SE531018C2 - Use of a composite material as thermal contact material for microelectronic components - Google Patents

Description

531 018 2 Today's materials for capacitors have become the limiting factor for miniaturization of electronics. As examples of small capacitors such as "01005 size", 0.2 x 0.2 x 0.4 mm, are only available in small capacitance ranges. There is therefore a great need for materials that can increase the capacitance of capacitors and dare to promote miniaturization of electronic equipment. 531 GiB Summary of the invention The aim of this invention is to present a material that has significantly higher thermal conductivity and better mechanical properties than materials available today. This material will be important in thermal regulation of microelectronics today and in the future and to increase the reliability of electronics.

The invention today is related to good thermally conductive nanostructures consisting of polymeric nanobres with mixed thermally conductive nanoparticles (silicon carbide, SiC, boron nitride (BN), silver particles (Ag)), microparticles (copper, (Cu)), carbon nanotubes (Carbon NanoTs) or CNbon NanoTs other particles. The thermal conductivity of the nanostructure of varying thickness is significantly improved in the presence of other thermally conductive particles, either by particle encapsulation in nanometers or by attaching nanoparticles to the surface of nanoparticles during the electrospinning process.

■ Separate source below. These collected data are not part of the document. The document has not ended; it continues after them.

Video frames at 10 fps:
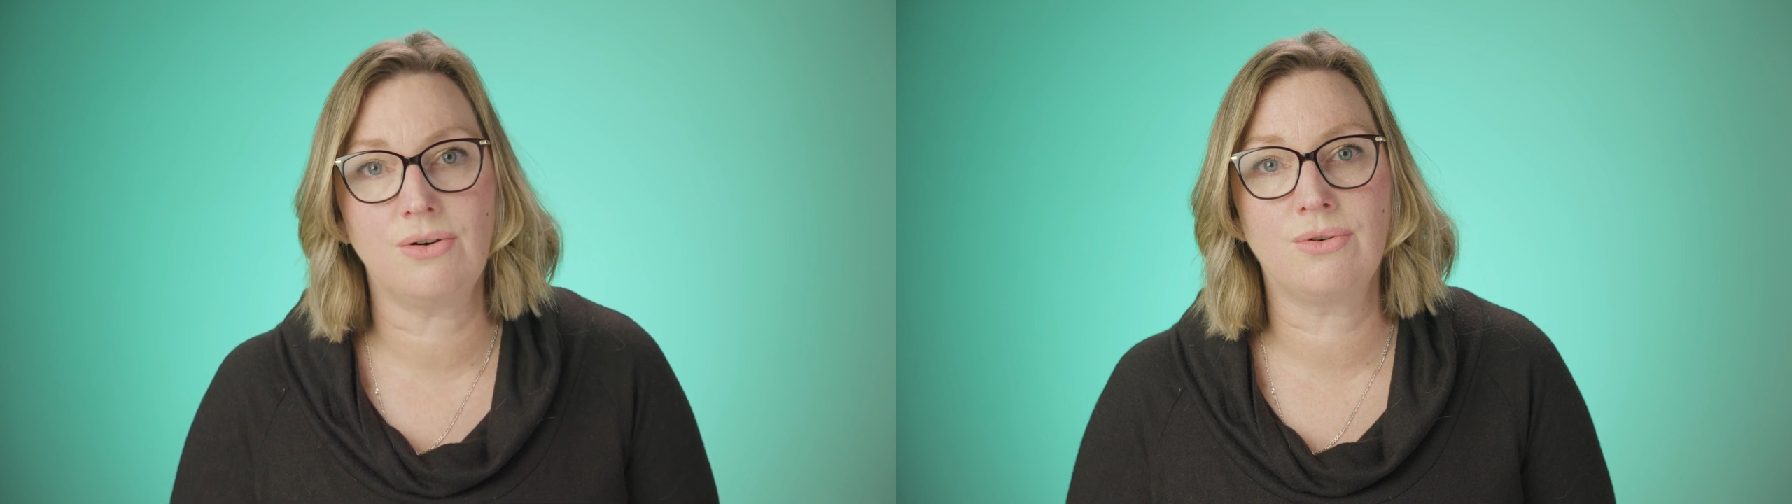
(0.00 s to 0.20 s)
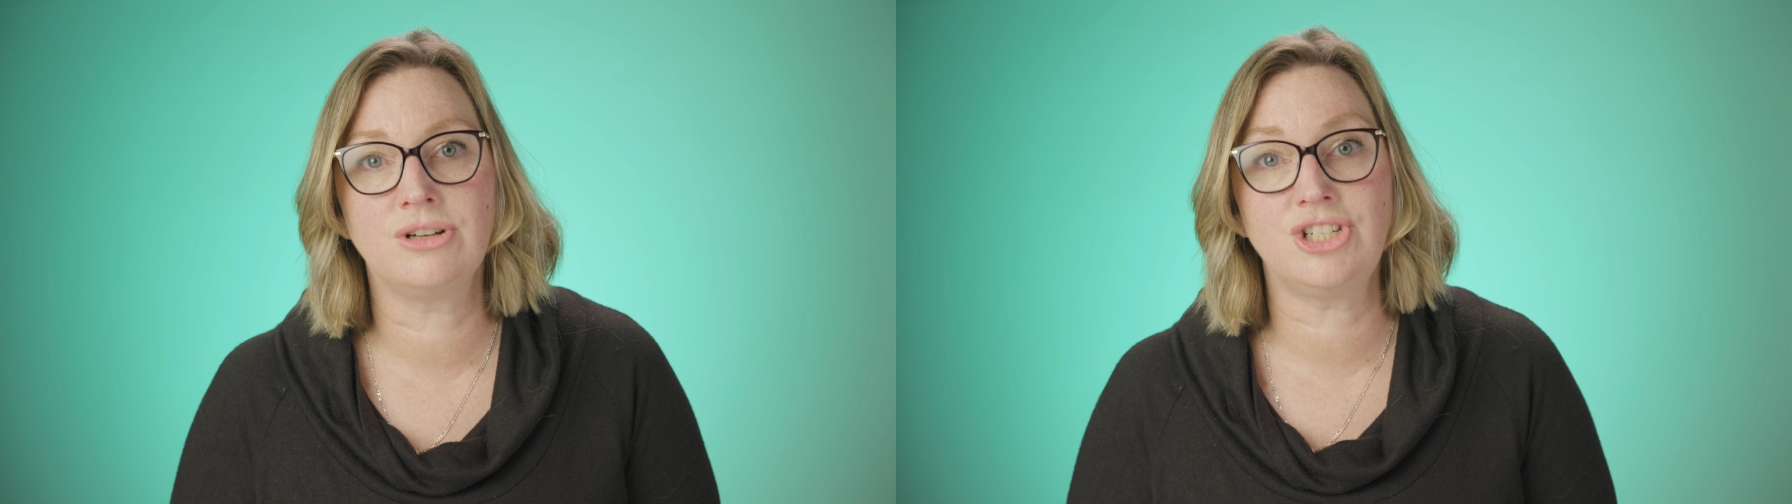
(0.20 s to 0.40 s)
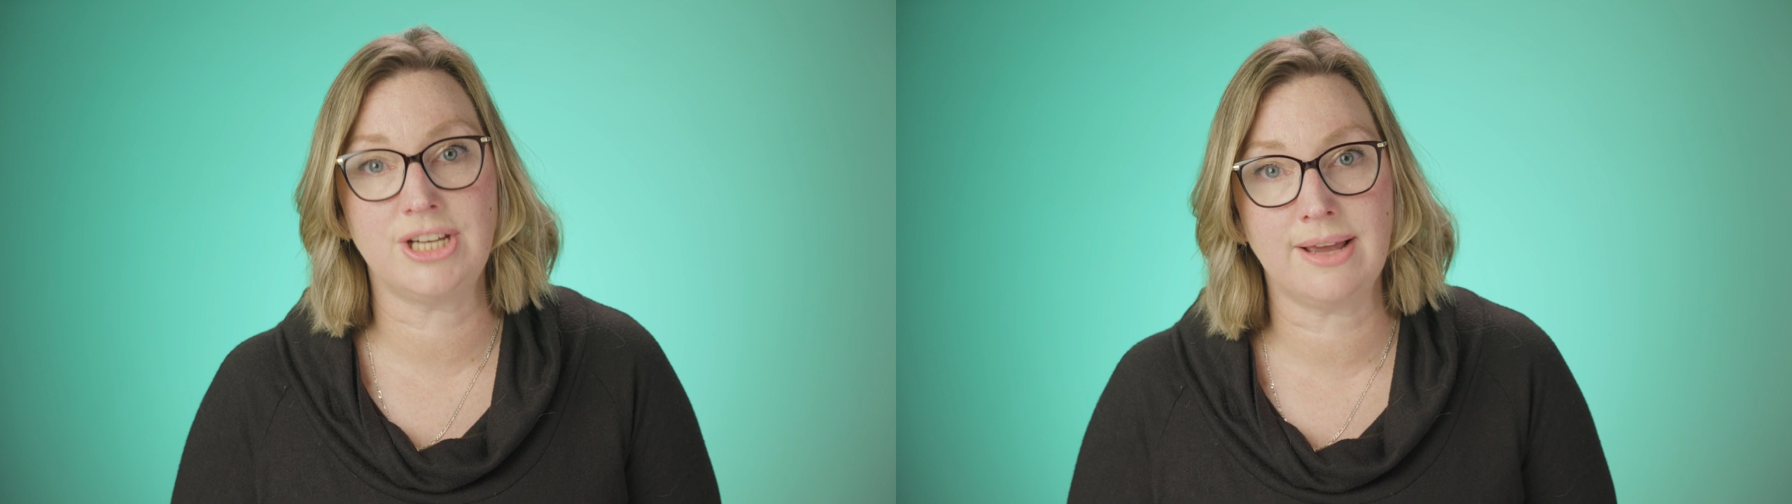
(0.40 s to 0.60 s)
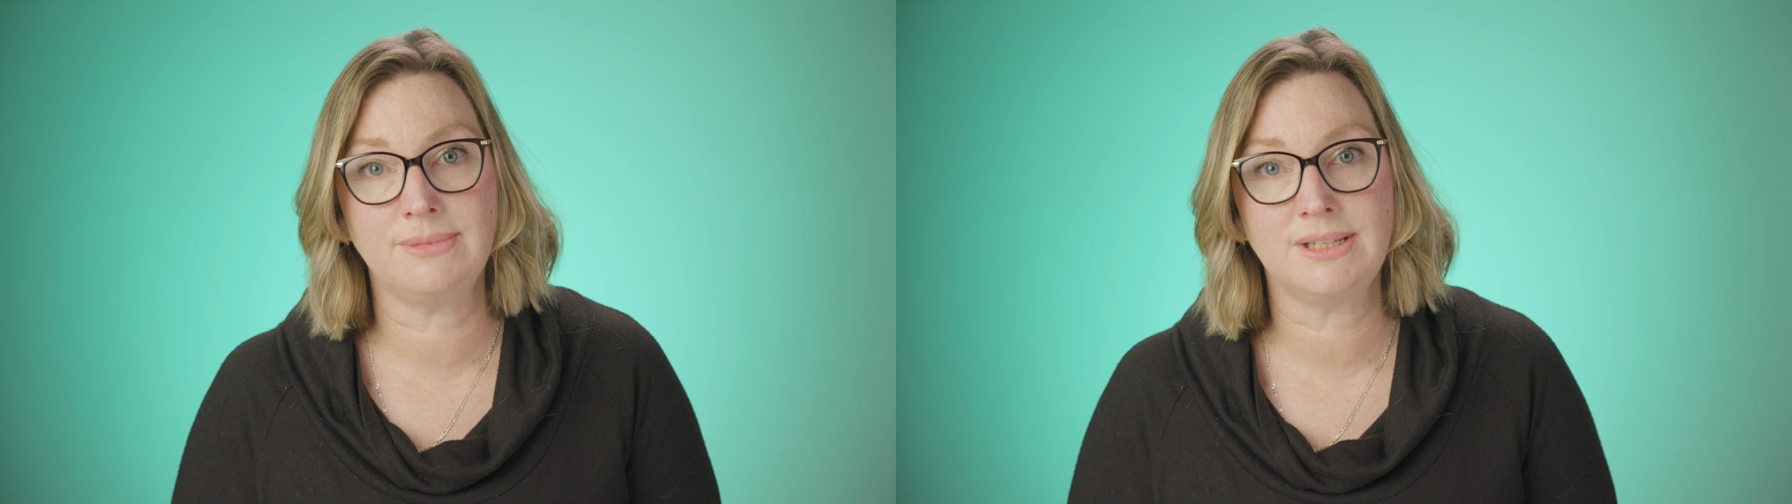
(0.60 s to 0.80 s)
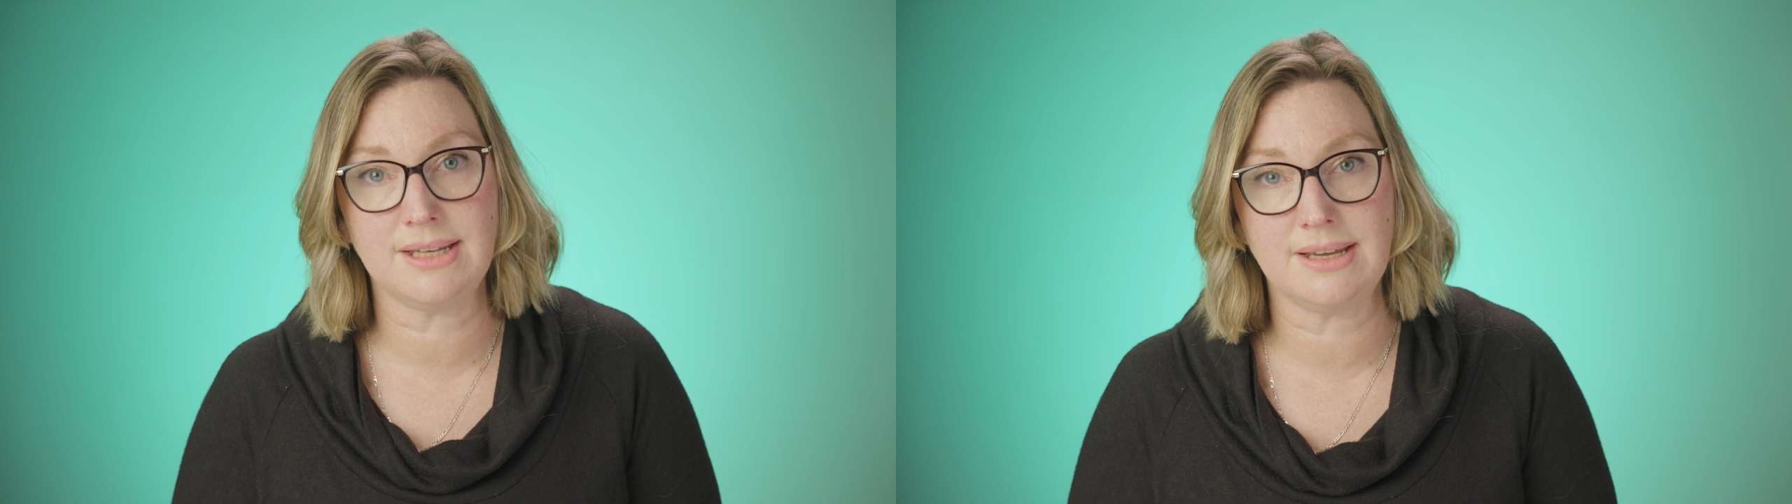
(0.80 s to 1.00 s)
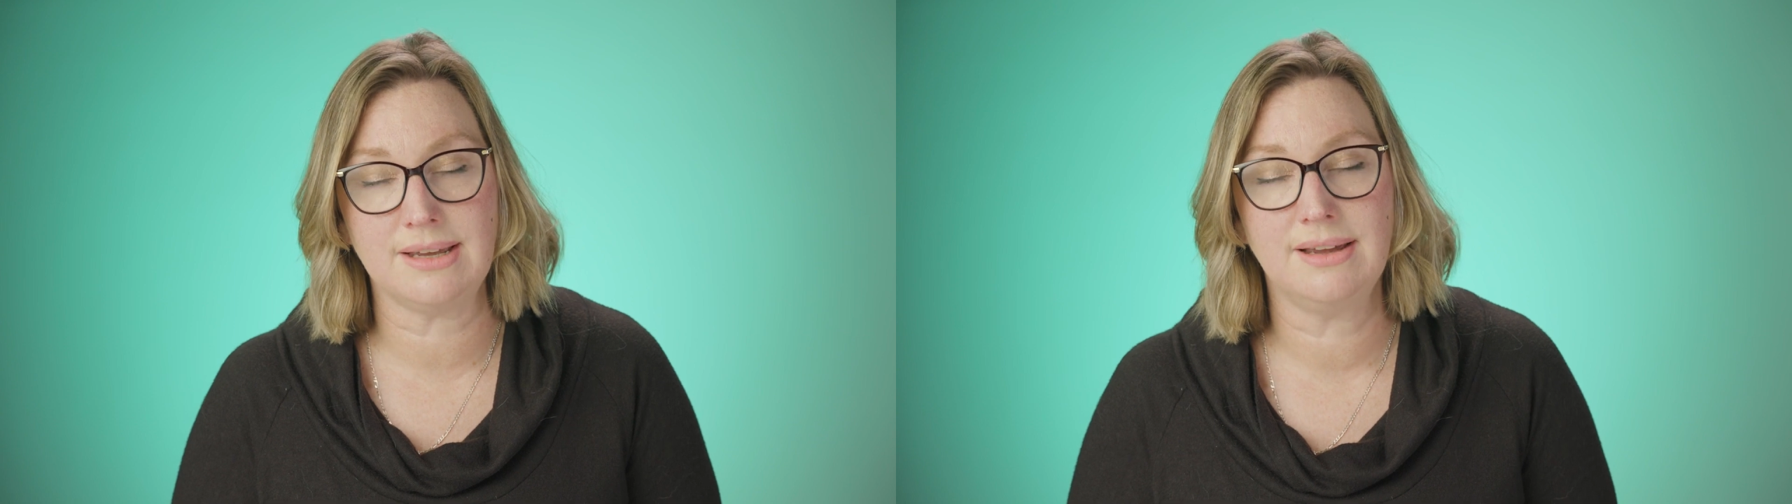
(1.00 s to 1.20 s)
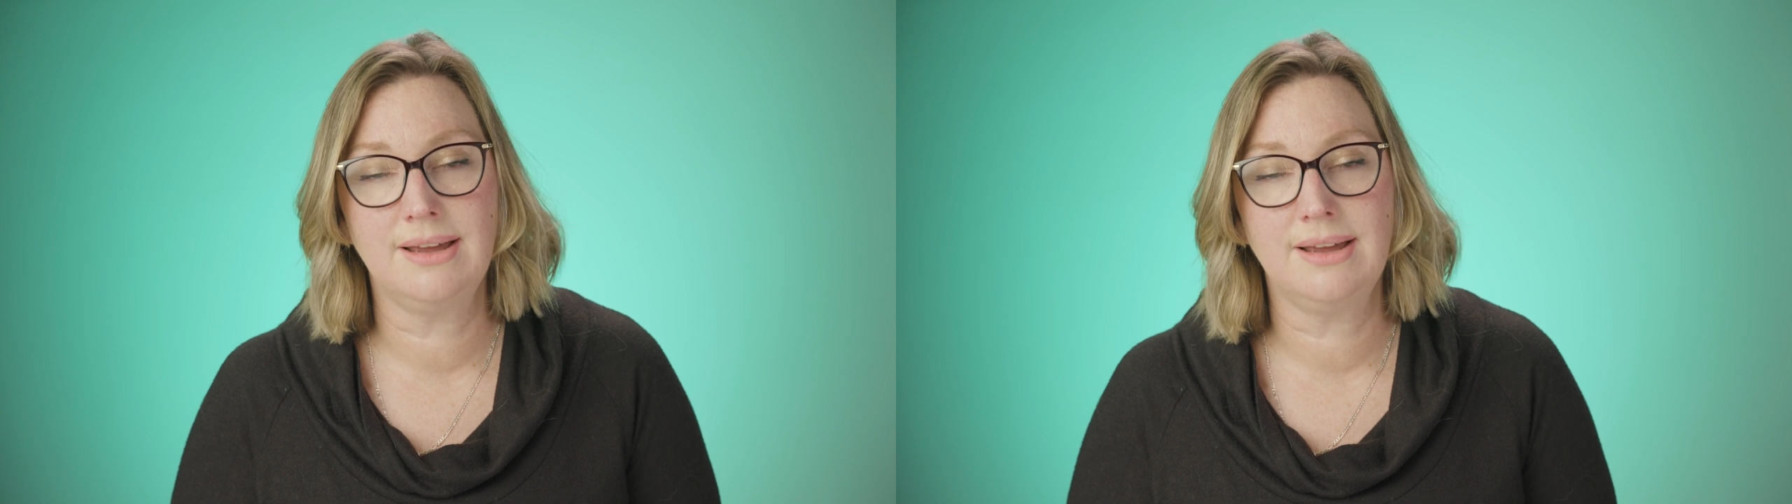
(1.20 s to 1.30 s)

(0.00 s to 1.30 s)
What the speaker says: or GMT,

These nanostructure thin materials are attractive as a thermally conductive material in microelectronics due to their properties such as high elasticity, purity, high thermal conductivity and its ability to be formed into thin layers. These properties meet the challenge of continued miniaturization of microelectronics.

Another objective of the invention is to create new high capacitance materials consisting of polymeric nanobres mixed with inorganic nanoparticles (eg BaTiO 3) for capacitors. These thin materials can be used to reduce the size of the capacitors that allow continued miniaturization of electronics.

Yet another object of the invention is to create a simple and inexpensive method for producing thin composite materials consisting of nanobres and other metallic, inorganic or organic particles in the nano- or micro-scale.

BRIEF DESCRIPTION OF DRAWINGS, FIGURES OCI-1 TABLES Figure 1 is a schematic illustration of the electrospinning technique.

Figures 2a and 2b are photographs with scanning electron microscopy of nanoparticles of phenolic resin (2a) with silver nanoparticles (2b).

Figure 3 shows a typical application of the material as thermal contact material.

Figure 4 shows a typical application of the material as a capacitor.

Table 1 shows typical thermal and mechanical properties of some different nanofiber materials compared to conventional materials from 3M. 53% D18 DETAILED DESCRIPTION OF PREFERRED EMBODIMENTS OF THE INVENTION.

Figure 1 shows the electroplating technique, which is used to produce nanofibers mixed with nanoparticles, microparticles and / or nanotubes. In the process, a polymer (preferably a resin with high elasticity, strong cohesion, impact resistance, toughness and extensibility, for example polyurethane and phenolic resins) is dissolved in an organic solvent (for example mixture of tetrahydrofuran, THF, and dimethylformamide, DMF, advantageously by 40-60% by weight THF). For thermal contact materials, nano- or microparticles with high thermal conductivity (eg silicon carbide (SiC), bomitride (BN), silver (A9), copper (Cu) and gold (Au)), carbon nanotubes and / or other particles can be mixed with the viscoelastic polymer solution.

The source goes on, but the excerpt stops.